Движение литературы. Том II | страница 99



Годами на наших глазах высекалось и ваялось надгробие эпохе – политическое, психологическое, моральное, и немудрено, что «Репетицию парада» (отголосок вторжения 1968 года в Чехословакию), «Двойника», «Общие стены», «Воспоминания о застольях юности», «Через двор» хотелось иметь в списках стольким людям. И к чему нам номенклатурное слово «застой», даже предусмотрительно отмежеванное кавычками от собственного лексикона? Лучше, точней будет вспомнить: «И вертится век, как в воронке / оплошно застрявший волчок». Вот свидетельство. Мы все свидетели.

«Страна моя! Родина братских могил!» Взысканный Богом герой и мученик этого века, этой страны – Иов, «кто нищ, бездомен и гоним, он, прах гребущий по дорогам», кто непричастен к хищному дележу добычи, в которую превратилась истерзанная земля. Поэзия Чухонцева несентиментальна (единственное, кажется, исключение – литературный елей на старухе «Из одной жизни»), – и строга, бесслезна, эпична в ней вереница двойников Иова: Семен Усуд – незлобивый выкидыш раскулаченных сел, одинокая стрелочница, «седой учитель начальных классов в пиджаке с заложенным рукавом», фронтовик на протезах из «Послевоенной баллады»; обо всех сказывается (а то и поется – «Зачем же плакать, если можно петь?») в народно-религиозных понятиях о святости страдания, все они – «свои».

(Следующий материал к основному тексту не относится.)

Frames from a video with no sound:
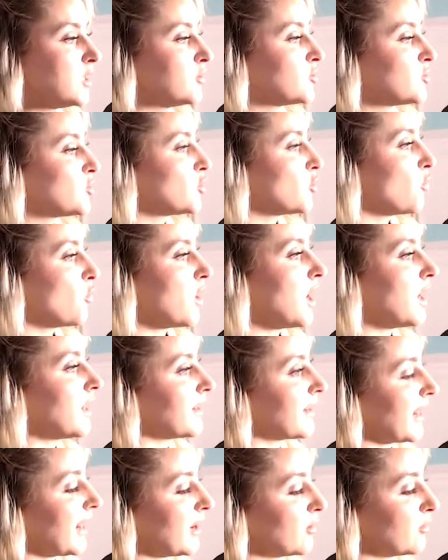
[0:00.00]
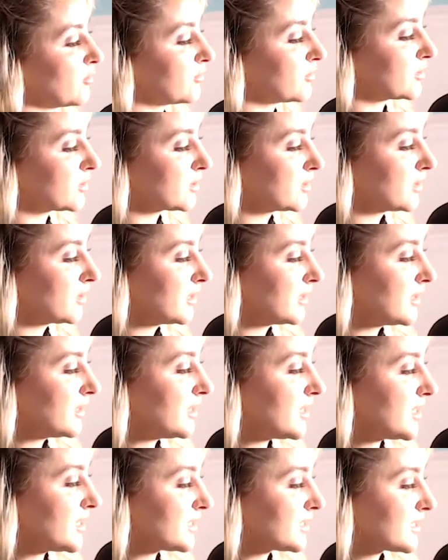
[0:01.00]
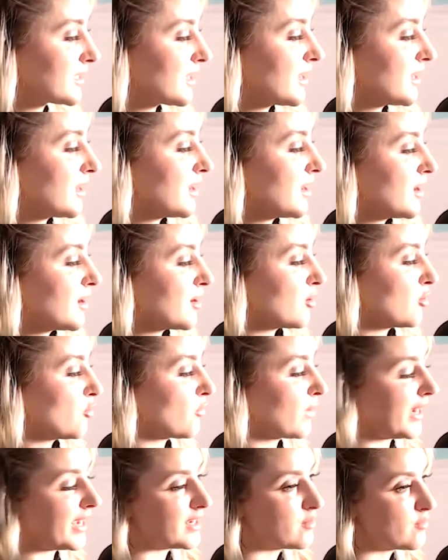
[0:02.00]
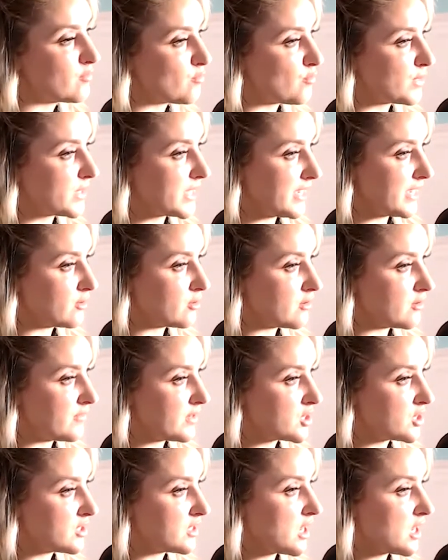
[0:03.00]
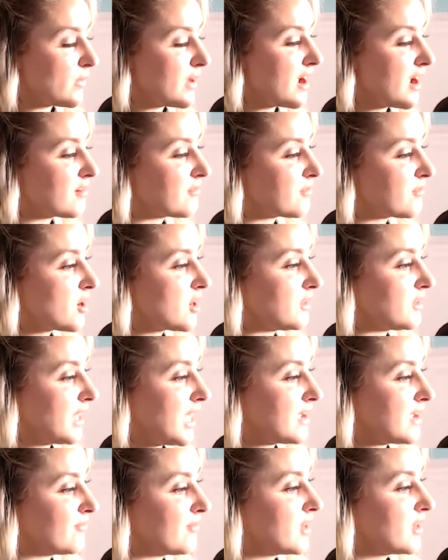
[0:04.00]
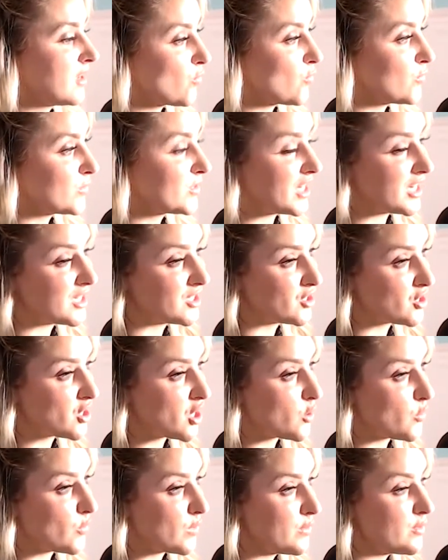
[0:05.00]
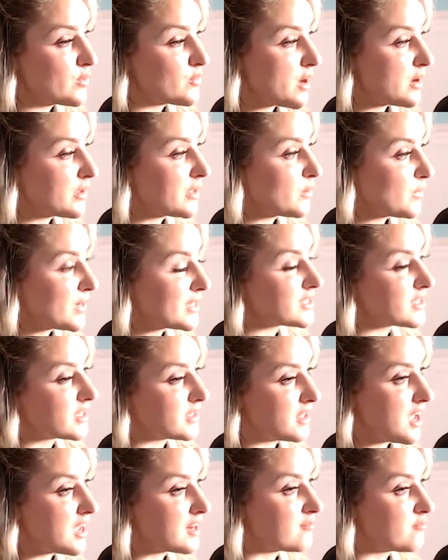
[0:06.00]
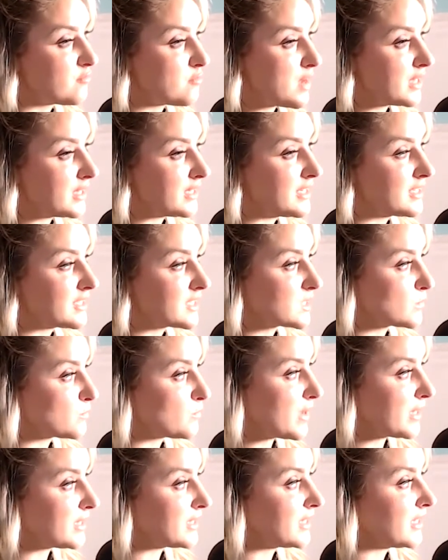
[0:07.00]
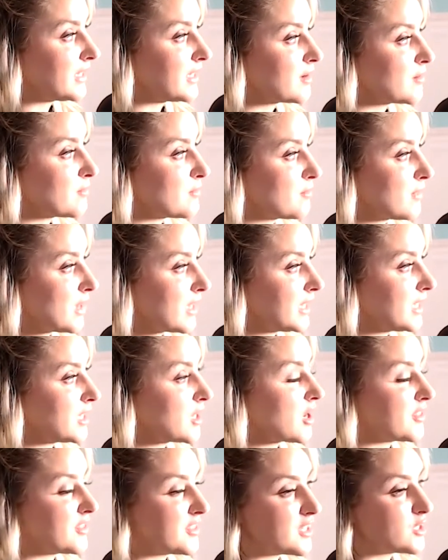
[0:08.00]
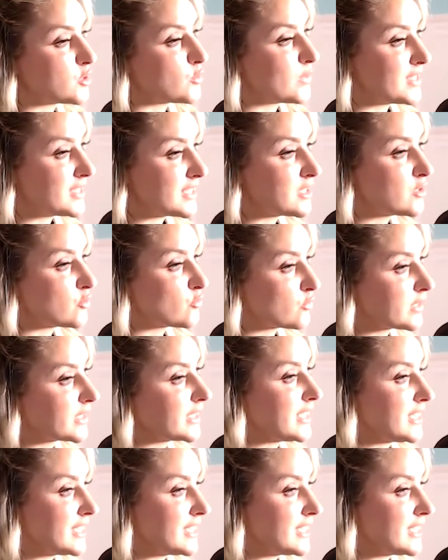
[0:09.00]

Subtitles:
to walk out this grand plan or vision that we have for our life, chances are we would probably waste a lot of money spending money on things we didn't really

Но эти важные отражения и переживания эпохи —

Какие мы видели сны,
какие мы лжи претерпели! —

все же лишь внешним образом указывают на особо присущее Чухонцеву чувство времен и сроков. Удивительное дело, что бы поэт ни писал, оно всегда ориентировано по часам и по календарю. Книга стихотворений начинается – как в старину романы – строкой: «В воскресный день в начале сентября». Мне уже приходилось замечать, что поэзия русской равнины тут не пейзажная, а, так сказать, фенологическая: «Как торопится жизнь! Не вчера ли / ветки торкались в изгородь рам, / а сегодня уже разметали / брачный пух по зеленым дворам»; «И спала вода, и траву / покрыла белесая пленка, / как мокрую кожу теленка, / рожденного в темном хлеву»; «Еще помидорной рассаде / большие нужны костыли… И пух одуванчиков майских / не тонет в июньском пруду»; «Еще темны леса, еще тенисты кроны, / еще не подступил октябрь к календарю»; «А вечерами воздух синий-синий, / и на погоду пляшут толкунцы, / и значит, скоро ляжет первый иней…»; «Вон ясени, как полудурки, / по осени веют зимой». И, конечно, это не самодостаточная наблюдательность, не пришвинское бегство в объятия природы, где, в отличие от смутного хода истории, все круговращается как должно. Это особенная, передающаяся всем чувствам, проникшая во все поры заряженность движением времени, его безостановочностью, не оставляющей зазора между «еще» и «уже» и приближающейся к Вечному дню, «когда верблюд пролез в игольное ушко, / перебродил прогресс / и зло в добро ушло… и свет из первых рук / явил дела свои».